On Aug 13, 2012, at 1:44 PM, Jonathan Vanasco wrote:

> just wondering why i have to do :
>    sqlalchemy.sql.func.lower( class.column ) == string.lower()
> 
> instead of :
>    class.column.lower() = string.lower()
> 
> btw - i know in the archives people have mentioned doing an ilike
> search, but a "WHERE lower(column) = 'string'" search will search
> against a functioned index on postgres and I believe oracle.
> considerably faster on large data sets.


There's hundreds of SQL functions that accept a single expression as an 
argument.  SQLAlchemy's "func" system is designed so that in the vast majority 
of cases, these functions aren't explicit in SQLAlchemy itself, func.<NAME> 
just makes a new Function object with the name "<NAME>".

So promoting some subset of those functions to be directly present would 
require a clear rationale as to why those SQL functions need to be present on 
the Column.  Since they certainly can't all be.   Also adding two ways to do 
the same thing needs a really good reason.

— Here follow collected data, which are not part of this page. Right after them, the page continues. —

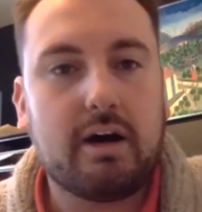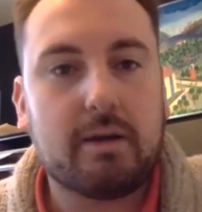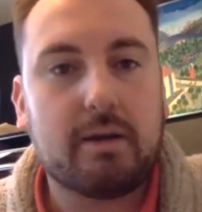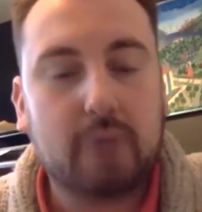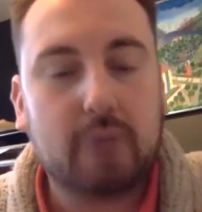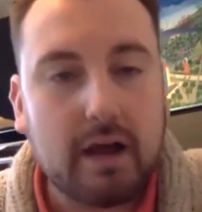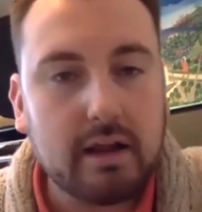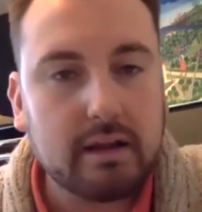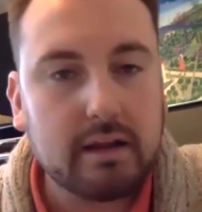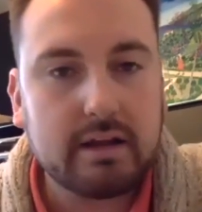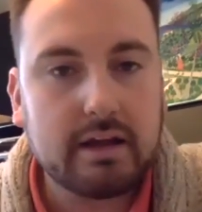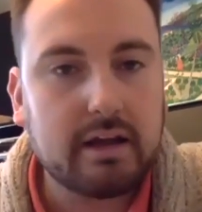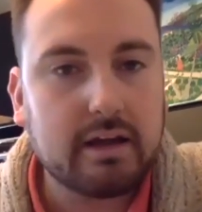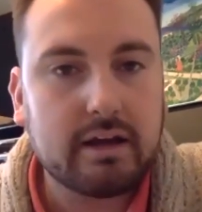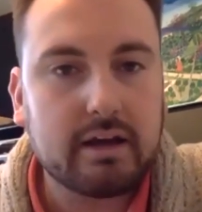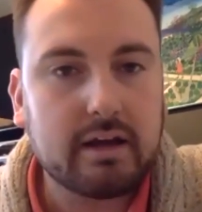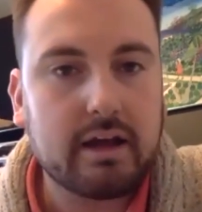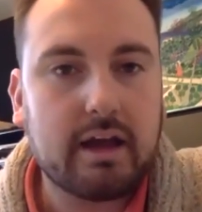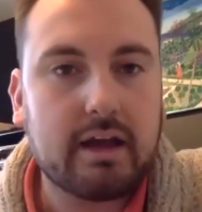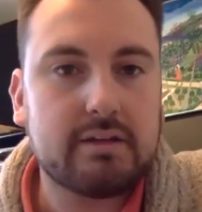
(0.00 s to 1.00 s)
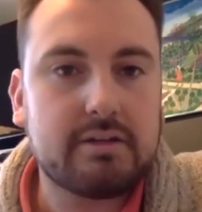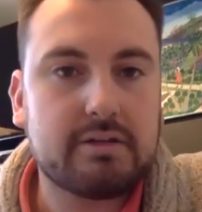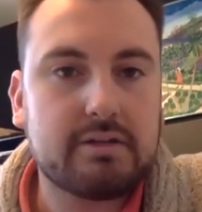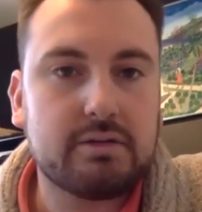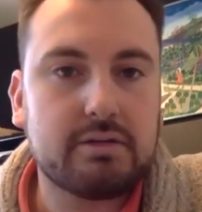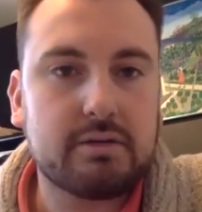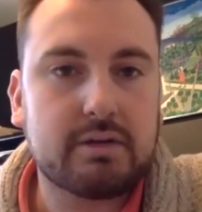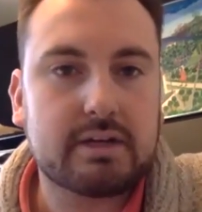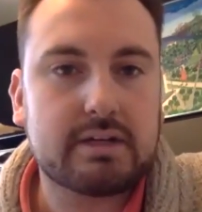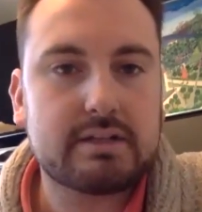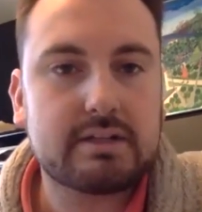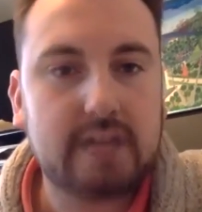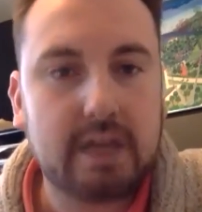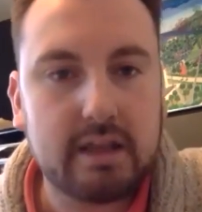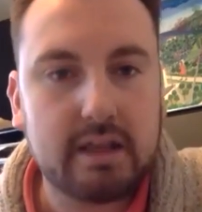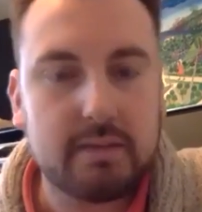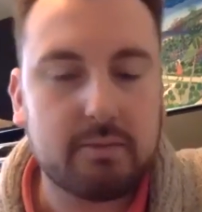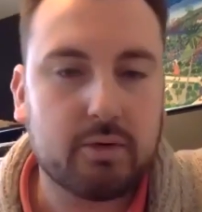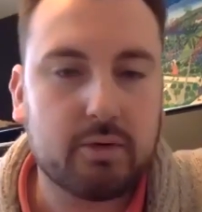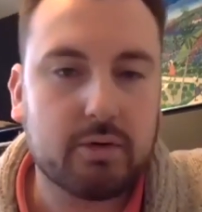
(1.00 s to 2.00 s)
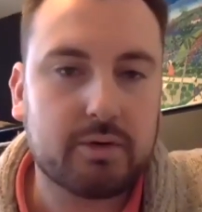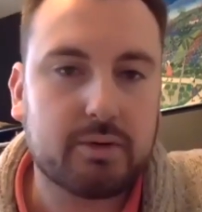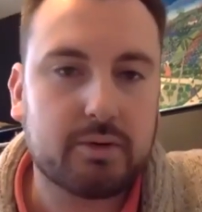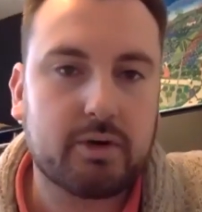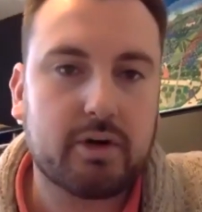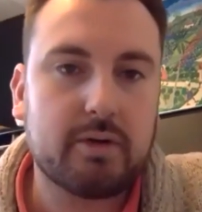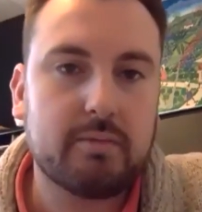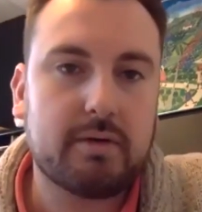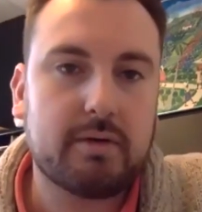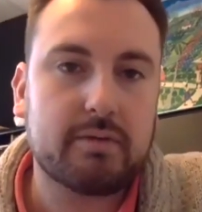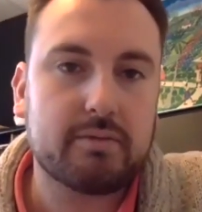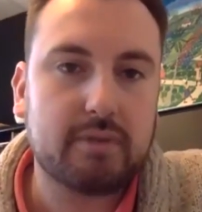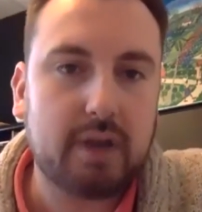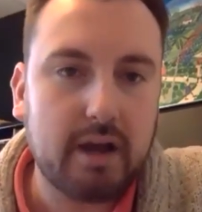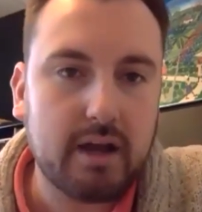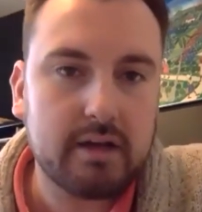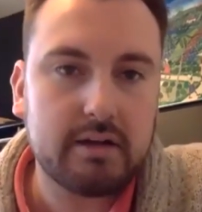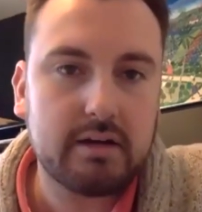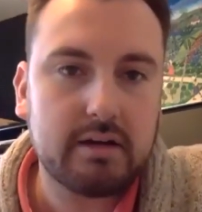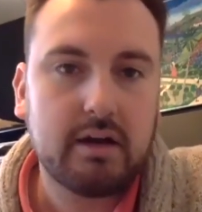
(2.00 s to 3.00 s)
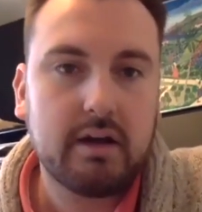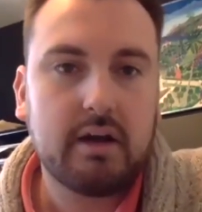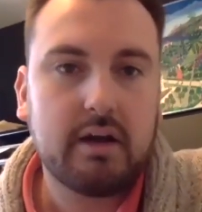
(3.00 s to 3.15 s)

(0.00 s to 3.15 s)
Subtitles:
rallying again to extend the moratorium on rent,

The particular lower() comparison you have there isn't necessarily very 
generic.   Depending on the collation behavior of the database, it may not be 
necessary, or may not be enough to produce a faithful comparison if multibyte 
characters are in play.    For example, comparing unicode strings on MySQL 
(http://dev.mysql.com/doc/refman/5.0/en/charset-collate.html) might look like:

        _latin1 'Müller' COLLATE latin1_german2_ci = k

that's a lot more involved than a simple lower() call.  The real use case 
you're looking for here is "case insensitive comparison", perhaps an operator 
which just does "case insensitive compare" at once would be easier to use, and 
also easier to augment with custom behavior.

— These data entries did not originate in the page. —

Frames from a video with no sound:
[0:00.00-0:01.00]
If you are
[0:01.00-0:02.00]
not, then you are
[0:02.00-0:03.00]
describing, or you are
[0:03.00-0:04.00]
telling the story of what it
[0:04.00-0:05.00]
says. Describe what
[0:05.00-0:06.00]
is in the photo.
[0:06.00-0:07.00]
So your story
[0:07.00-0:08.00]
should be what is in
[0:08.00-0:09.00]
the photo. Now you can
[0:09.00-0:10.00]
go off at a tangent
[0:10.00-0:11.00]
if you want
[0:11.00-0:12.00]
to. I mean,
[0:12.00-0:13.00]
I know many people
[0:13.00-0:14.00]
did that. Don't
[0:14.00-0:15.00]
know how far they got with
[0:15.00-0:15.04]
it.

So there's a lot of questions to be asked about this use case, all of which is 
in light of that it is 100 times harder to remove a poorly considered feature 
than to add it.    

As a total coincidence, I'm working on an extensible operator system for core 
right now.  A user-defined "case insensitive compare" operation would be easy 
to define in this new system (and actually you could define one using 
comparator_factory at the ORM level right now anyway).   So a comparison such 
as the above, which might have edge cases that can't be met generically, might 
be better approached as a user-applied recipe.    That way you get the ease of 
use and full capability, without adding incomplete features to SQLA directly.